The Glycobiology of Pulmonary Arterial Hypertension

Abstract

Pulmonary arterial hypertension (PAH) is a progressive pulmonary vascular disease of complex etiology. Cases of PAH that do not receive therapy after diagnosis have a low survival rate. Multiple reports have shown that idiopathic PAH, or IPAH, is associated with metabolic dysregulation including altered bioavailability of nitric oxide (NO) and dysregulated glucose metabolism. Multiple processes such as increased proliferation of pulmonary vascular cells, angiogenesis, apoptotic resistance, and vasoconstriction may be regulated by the metabolic changes demonstrated in PAH. Recent reports have underscored similarities between metabolic abnormalities in cancer and IPAH. In particular, increased glucose uptake and altered glucose utilization have been documented and have been linked to the aforementioned processes. We were the first to report a link between altered glucose metabolism and changes in glycosylation. Subsequent reports have highlighted similar findings, including a potential role for altered metabolism and aberrant glycosylation in IPAH pathogenesis.

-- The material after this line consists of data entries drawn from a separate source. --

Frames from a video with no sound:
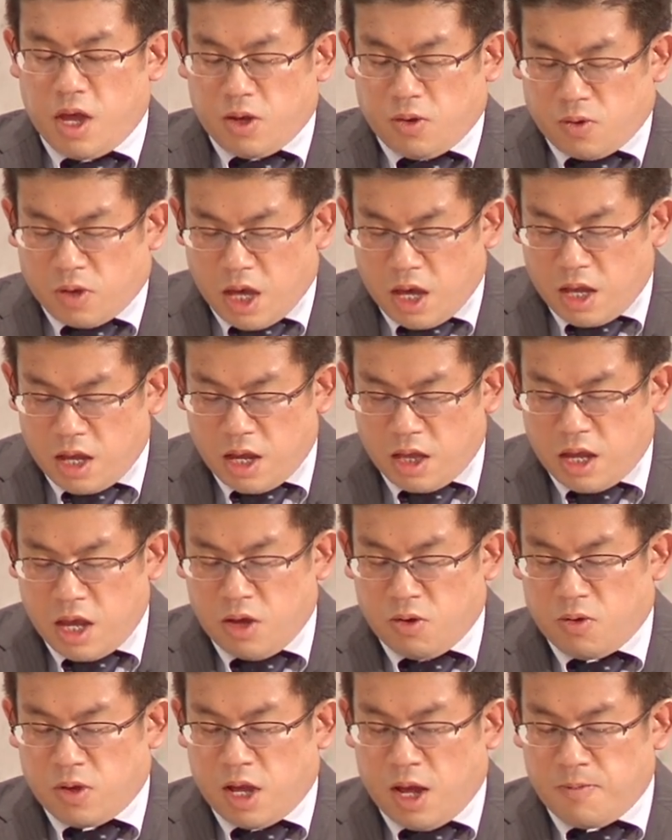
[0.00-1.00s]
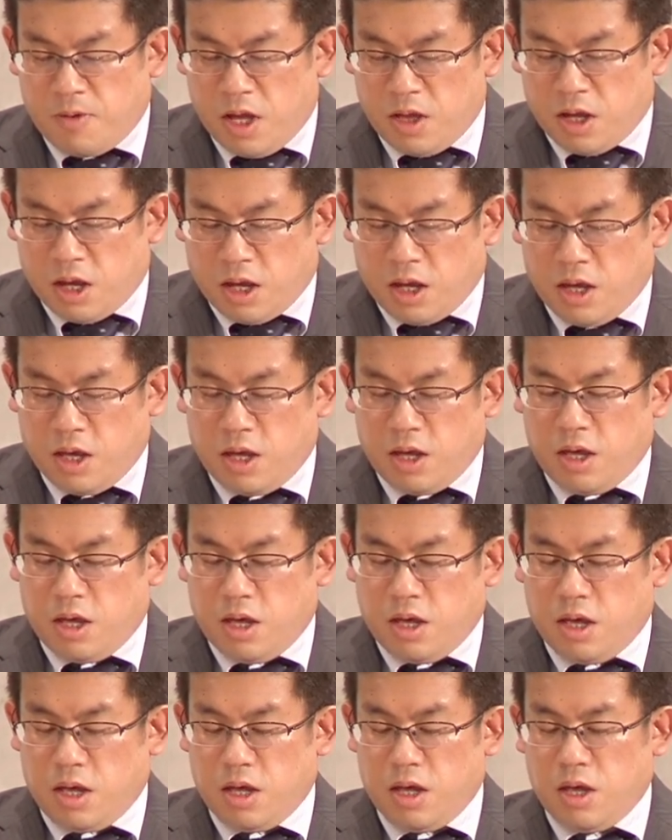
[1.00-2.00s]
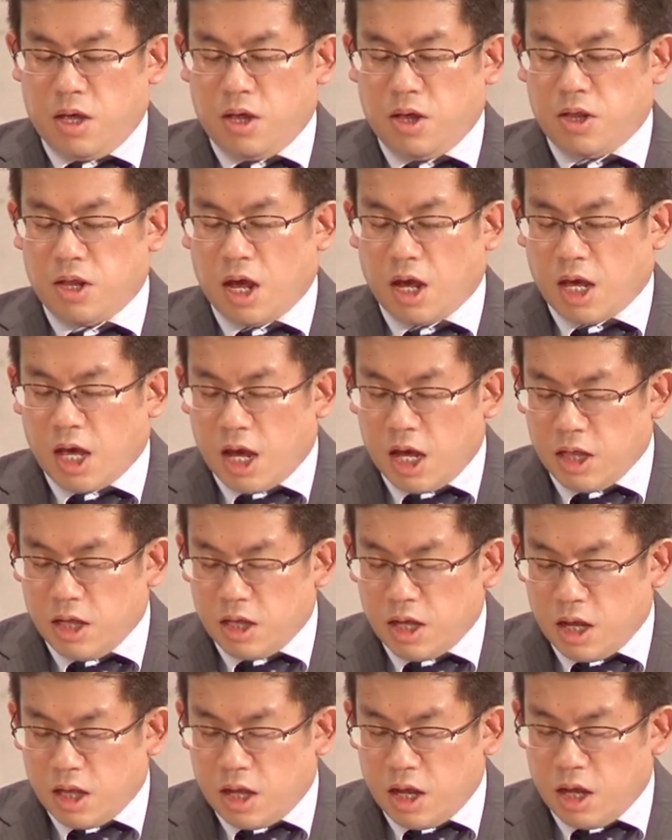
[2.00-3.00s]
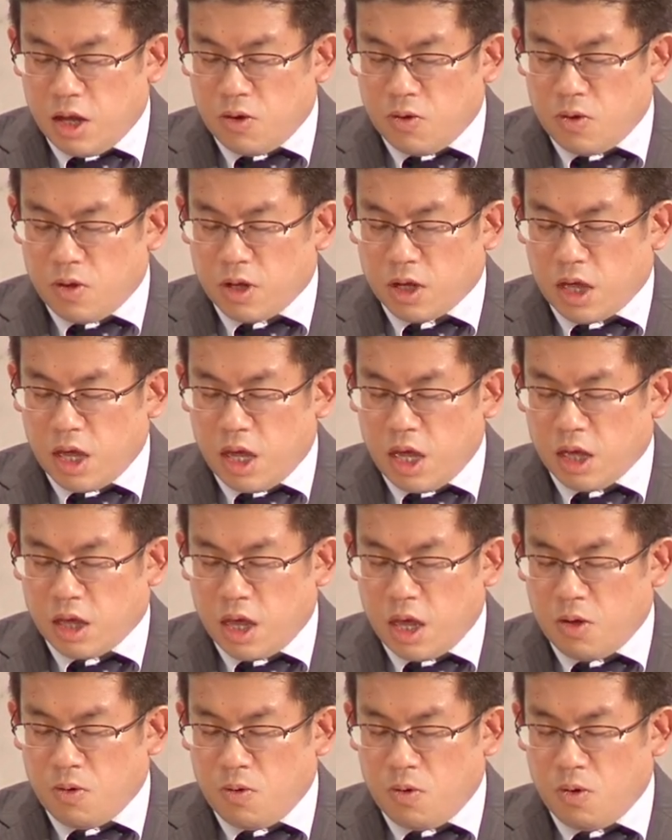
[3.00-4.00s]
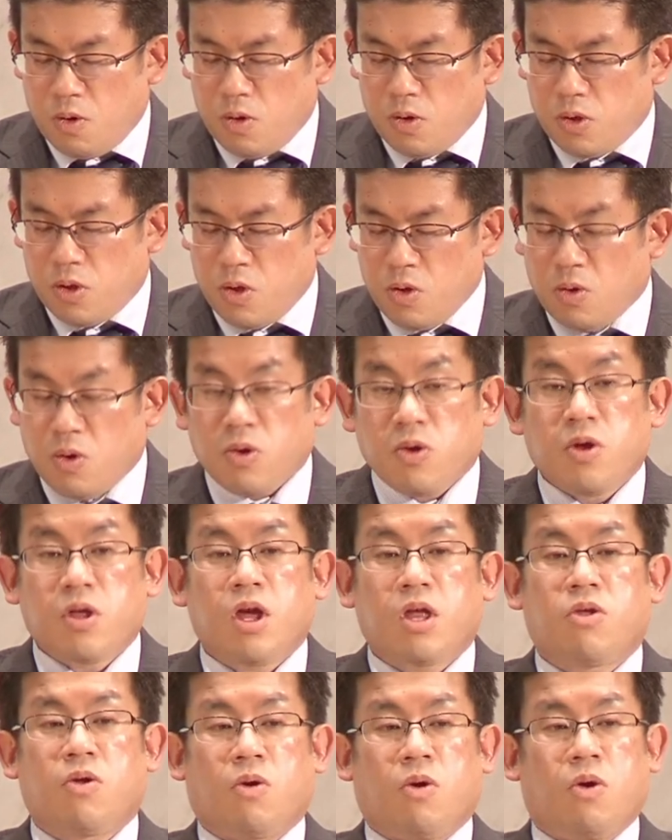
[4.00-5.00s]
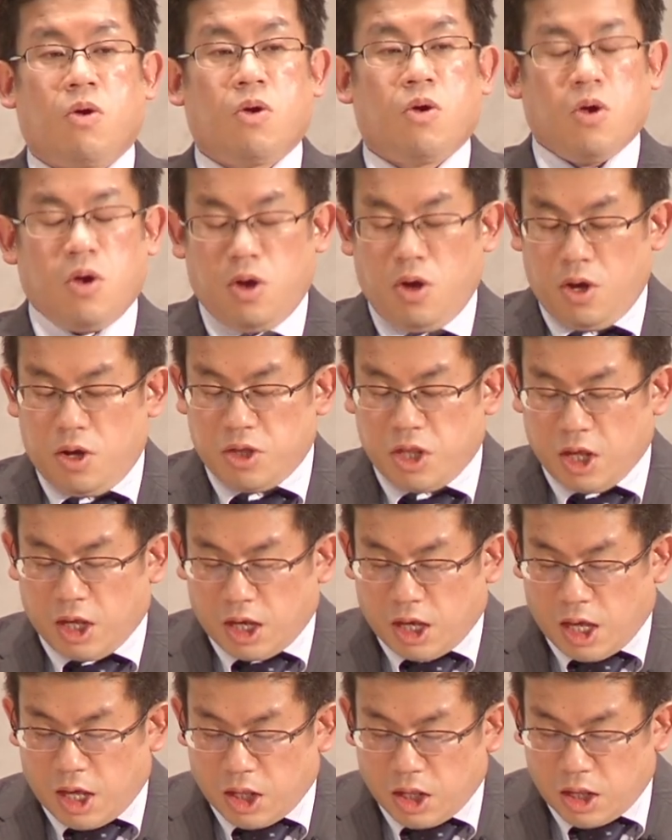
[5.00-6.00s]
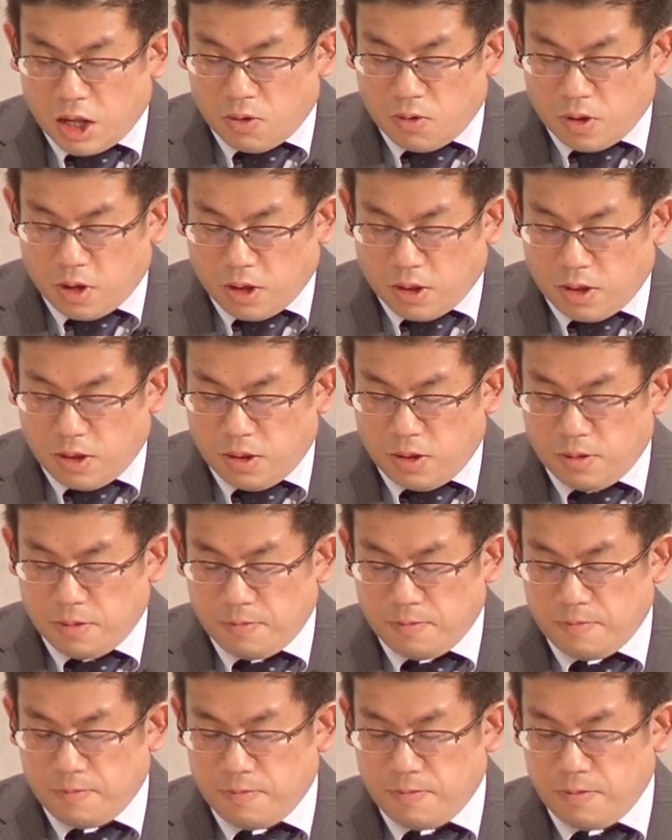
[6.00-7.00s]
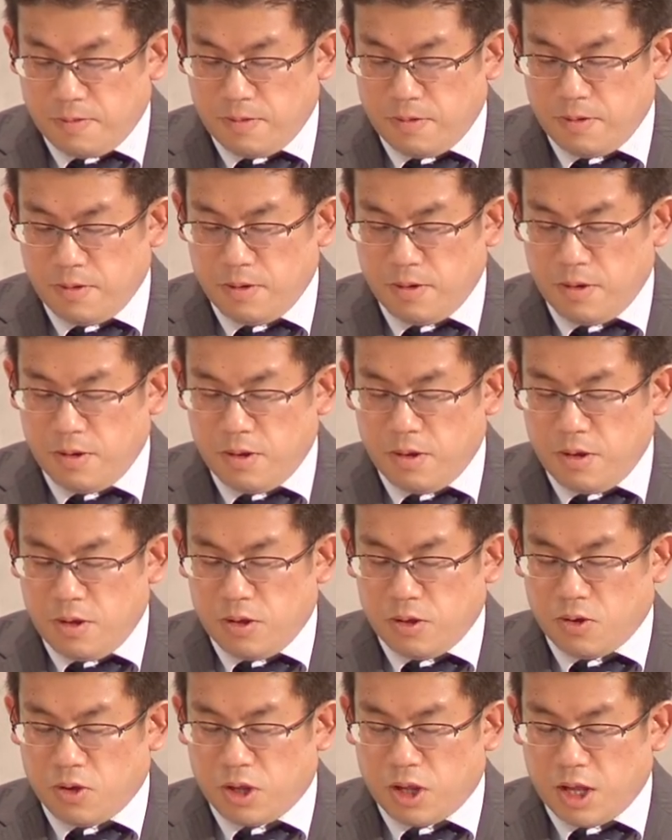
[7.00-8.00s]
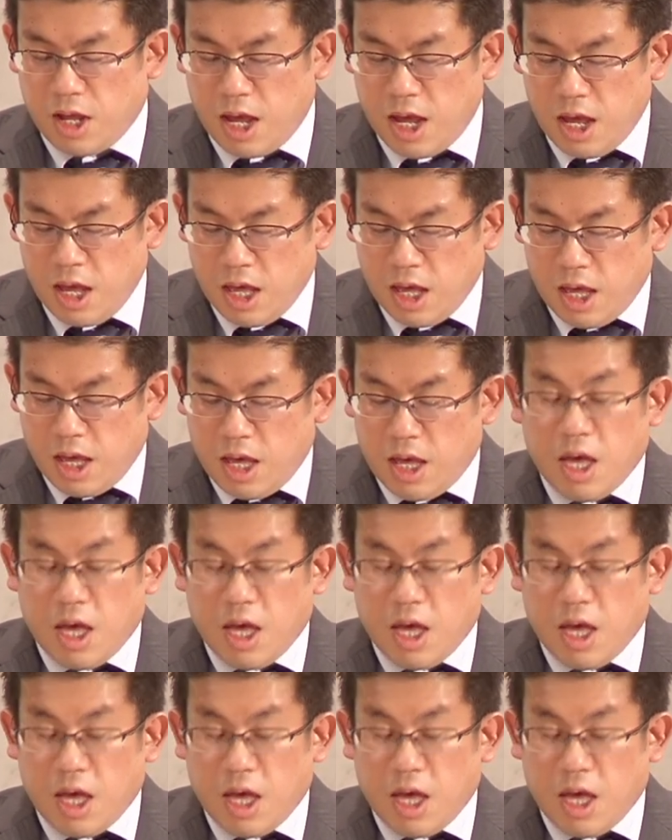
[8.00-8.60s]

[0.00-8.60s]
受け入れていくために、社会に出ていろんな経験をすることだと実感したのです。そして、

This review will detail research findings that demonstrate metabolic dysregulation in PAH with an emphasis on glycobiology. Furthermore, this report will illustrate the similarities in the pathobiology of PAH and cancer and highlight the novel findings that researchers have explored in the field.

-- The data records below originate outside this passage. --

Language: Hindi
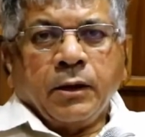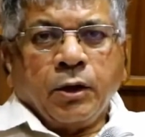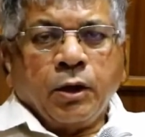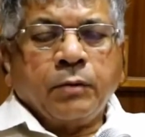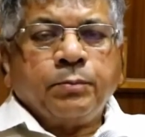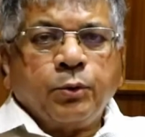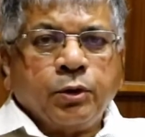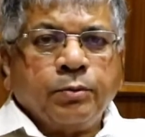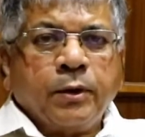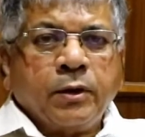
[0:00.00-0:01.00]
और
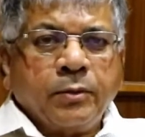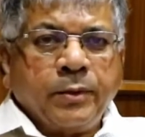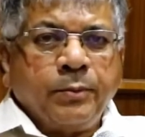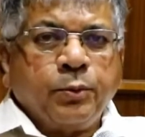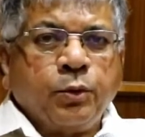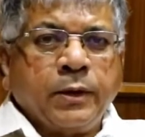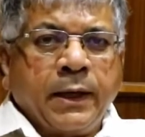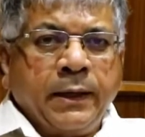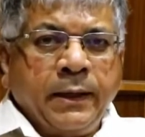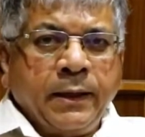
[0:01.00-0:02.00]
पोस्टमार्टम रिपोर्ट
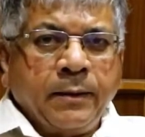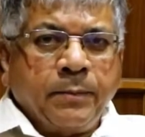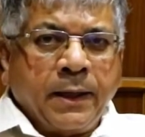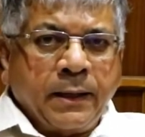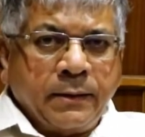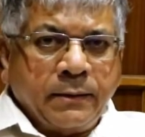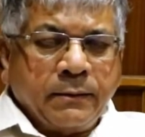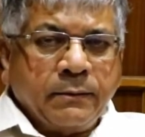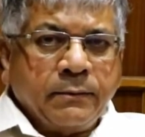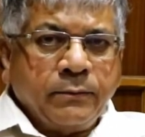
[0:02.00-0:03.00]
आने के बाद
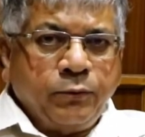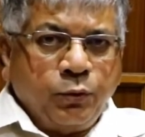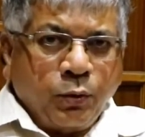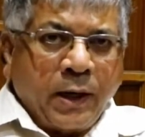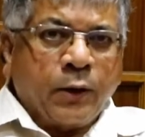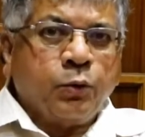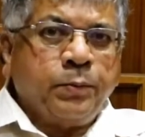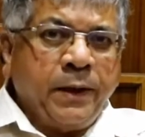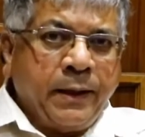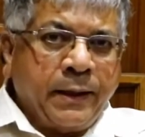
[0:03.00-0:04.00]
जो
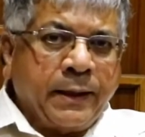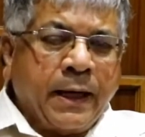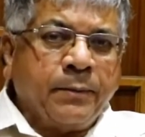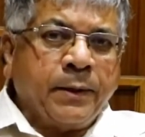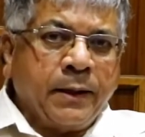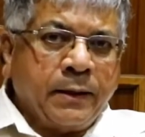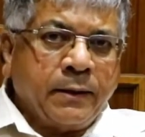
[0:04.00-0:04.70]
आरोपी के नाम है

Keywords: glycobiology; metabolism; pulmonary hypertension.

Figure 1

The glycobiology of PAH. Changes in glycosylation have been linked to dysregulated cellular metabolism, a hallmark of both PAH and cancer. Galectins (Lectins); O-GlcNAc and sialylation (Terminal Glycosylation); as well as hyaluronan, perlecan, versican, aggrecan, and syndecan (Proteoglycans and Glycosaminoglycans) have been investigated in PAH.